The blackbird builds an incredible structure in a nest
I was sitting by the fire reading when the phone rang. It was a neighbour and she was in her car close to my front gate. A tree had just blown down blocking the lane and, because it’s a cul-de-sac, she was trapped, unable to get out to collect kids from school. I grabbed a weatherproof jacket and hurried out to the shed to fill the chainsaw with fuel and oil. Apart from considerations of good neighbourliness, the roots of the offending tree were on my property and the landowner is legally responsible for any damage his trees do.
Luckily it wasn’t a big tree, an old hawthorn, but the job was complicated by a dense entanglement of ivy. It took half an hour before I had it clear enough for my neighbour to complete her school run. Then, as I was dragging a massive clump of ivy off the road, out popped a bird’s nest.
It wasn’t a new nest, probably not even this year’s, but it was so strongly constructed that it remained totally intact as it bounced along the road. I examined it — an outer layer of fine twigs and stems, tightly and intricately woven together, then a layer of mud-based cement, then a lining of very fine grass. A blackbird’s nest.
These nests are made by the female bird, who moulds them around her own body, displaying incredible dexterity considering her only tool is her beak. Blackbirds normally rear two or three broods in a season. Sometimes a new nest is constructed for each brood and sometimes the one nest is used throughout a spring and summer. But nests that survive the winter are never repaired for use the following season. A new one is always built.
Nest building usually starts in March, although this depends to some degree on the weather. It has also been noted that birds living in suburban gardens build nests about a fortnight earlier than birds living in rural woodlands. Occasionally nest building and egg laying take place in the middle of winter in sites where artificial lighting or heating provide a micro-climate effect. Nests have been recorded in outdoor Christmas trees with powerful lights.

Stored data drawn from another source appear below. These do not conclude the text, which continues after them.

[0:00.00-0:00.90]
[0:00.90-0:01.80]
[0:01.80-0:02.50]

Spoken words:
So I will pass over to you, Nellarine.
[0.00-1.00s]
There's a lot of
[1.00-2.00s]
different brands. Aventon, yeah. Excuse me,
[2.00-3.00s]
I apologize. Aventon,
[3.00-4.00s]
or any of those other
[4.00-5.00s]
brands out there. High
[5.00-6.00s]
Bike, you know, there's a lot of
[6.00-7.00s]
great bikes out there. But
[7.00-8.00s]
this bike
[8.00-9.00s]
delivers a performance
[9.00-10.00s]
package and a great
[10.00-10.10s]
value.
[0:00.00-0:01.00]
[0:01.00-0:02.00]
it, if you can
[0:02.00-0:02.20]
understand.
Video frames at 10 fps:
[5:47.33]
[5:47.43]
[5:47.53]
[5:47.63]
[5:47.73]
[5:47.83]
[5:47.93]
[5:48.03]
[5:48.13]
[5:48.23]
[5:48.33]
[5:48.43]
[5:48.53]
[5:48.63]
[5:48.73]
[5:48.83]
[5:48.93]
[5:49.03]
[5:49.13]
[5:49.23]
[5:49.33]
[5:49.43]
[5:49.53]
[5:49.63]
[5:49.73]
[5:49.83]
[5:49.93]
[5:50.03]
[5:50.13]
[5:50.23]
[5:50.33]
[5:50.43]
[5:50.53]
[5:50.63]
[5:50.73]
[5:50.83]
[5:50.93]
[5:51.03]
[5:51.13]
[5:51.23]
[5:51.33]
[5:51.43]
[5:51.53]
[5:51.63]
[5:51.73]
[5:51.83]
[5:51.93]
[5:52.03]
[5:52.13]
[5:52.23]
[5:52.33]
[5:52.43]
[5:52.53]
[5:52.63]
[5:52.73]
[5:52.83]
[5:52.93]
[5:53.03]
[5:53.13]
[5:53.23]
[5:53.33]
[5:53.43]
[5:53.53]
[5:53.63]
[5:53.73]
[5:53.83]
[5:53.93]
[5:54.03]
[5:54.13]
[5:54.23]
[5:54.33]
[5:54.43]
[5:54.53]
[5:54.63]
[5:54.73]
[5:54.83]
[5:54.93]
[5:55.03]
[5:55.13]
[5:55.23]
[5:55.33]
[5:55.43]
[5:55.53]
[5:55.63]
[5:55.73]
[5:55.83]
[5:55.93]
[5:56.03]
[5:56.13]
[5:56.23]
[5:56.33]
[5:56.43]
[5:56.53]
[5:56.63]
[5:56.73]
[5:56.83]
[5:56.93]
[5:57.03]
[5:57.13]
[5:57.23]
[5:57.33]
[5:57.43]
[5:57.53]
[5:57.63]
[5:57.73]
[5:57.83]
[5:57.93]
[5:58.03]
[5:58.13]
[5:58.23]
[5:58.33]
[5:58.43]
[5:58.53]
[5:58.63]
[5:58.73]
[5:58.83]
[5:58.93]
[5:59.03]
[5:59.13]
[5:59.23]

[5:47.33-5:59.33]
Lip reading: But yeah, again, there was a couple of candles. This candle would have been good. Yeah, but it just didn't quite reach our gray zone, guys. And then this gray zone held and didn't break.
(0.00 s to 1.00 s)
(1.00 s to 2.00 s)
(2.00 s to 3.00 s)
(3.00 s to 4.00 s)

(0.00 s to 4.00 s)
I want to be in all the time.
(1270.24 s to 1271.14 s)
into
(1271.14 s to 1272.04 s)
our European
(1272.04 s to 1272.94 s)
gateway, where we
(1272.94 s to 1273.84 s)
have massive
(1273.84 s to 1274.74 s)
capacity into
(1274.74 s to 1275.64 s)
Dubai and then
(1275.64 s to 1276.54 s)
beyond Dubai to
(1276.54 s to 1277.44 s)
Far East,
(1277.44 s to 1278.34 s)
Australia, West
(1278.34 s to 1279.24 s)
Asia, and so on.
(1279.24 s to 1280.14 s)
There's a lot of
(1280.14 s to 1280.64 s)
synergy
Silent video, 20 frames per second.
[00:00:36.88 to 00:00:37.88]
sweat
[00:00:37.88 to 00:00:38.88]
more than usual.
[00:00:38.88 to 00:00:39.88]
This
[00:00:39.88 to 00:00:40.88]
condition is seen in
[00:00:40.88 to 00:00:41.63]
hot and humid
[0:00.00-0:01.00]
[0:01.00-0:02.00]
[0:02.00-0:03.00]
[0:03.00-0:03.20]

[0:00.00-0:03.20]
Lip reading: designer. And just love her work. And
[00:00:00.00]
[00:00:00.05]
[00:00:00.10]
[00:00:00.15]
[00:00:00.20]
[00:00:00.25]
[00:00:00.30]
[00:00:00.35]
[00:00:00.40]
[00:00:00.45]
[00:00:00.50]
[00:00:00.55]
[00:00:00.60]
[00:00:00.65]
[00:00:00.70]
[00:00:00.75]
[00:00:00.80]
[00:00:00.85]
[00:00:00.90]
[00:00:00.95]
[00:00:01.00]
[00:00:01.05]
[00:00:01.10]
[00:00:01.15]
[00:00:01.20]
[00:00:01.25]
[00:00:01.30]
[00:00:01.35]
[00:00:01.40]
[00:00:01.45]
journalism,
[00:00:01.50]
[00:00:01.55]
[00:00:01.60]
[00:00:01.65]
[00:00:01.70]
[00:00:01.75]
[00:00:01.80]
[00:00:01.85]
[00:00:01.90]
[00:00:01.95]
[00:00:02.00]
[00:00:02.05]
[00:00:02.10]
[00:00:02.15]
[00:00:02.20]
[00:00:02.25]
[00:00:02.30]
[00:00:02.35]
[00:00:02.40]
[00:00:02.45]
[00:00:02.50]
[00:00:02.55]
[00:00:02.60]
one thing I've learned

Normally three to five eggs are laid and they are blue-green in colour with russet brown spots. Only the better-camouflaged female incubates, though both sexes contribute to feeding the young. In gardens the main food items tend to be earthworms, and in woodland, caterpillars. The young fledge and leave the nest after about a fortnight and the parents, sometimes just the male, continue to feed and protect them for about three more weeks. After this the young birds usually leave the territory, though they are normally not driven out by the parents, who are probably busy preparing for the next brood.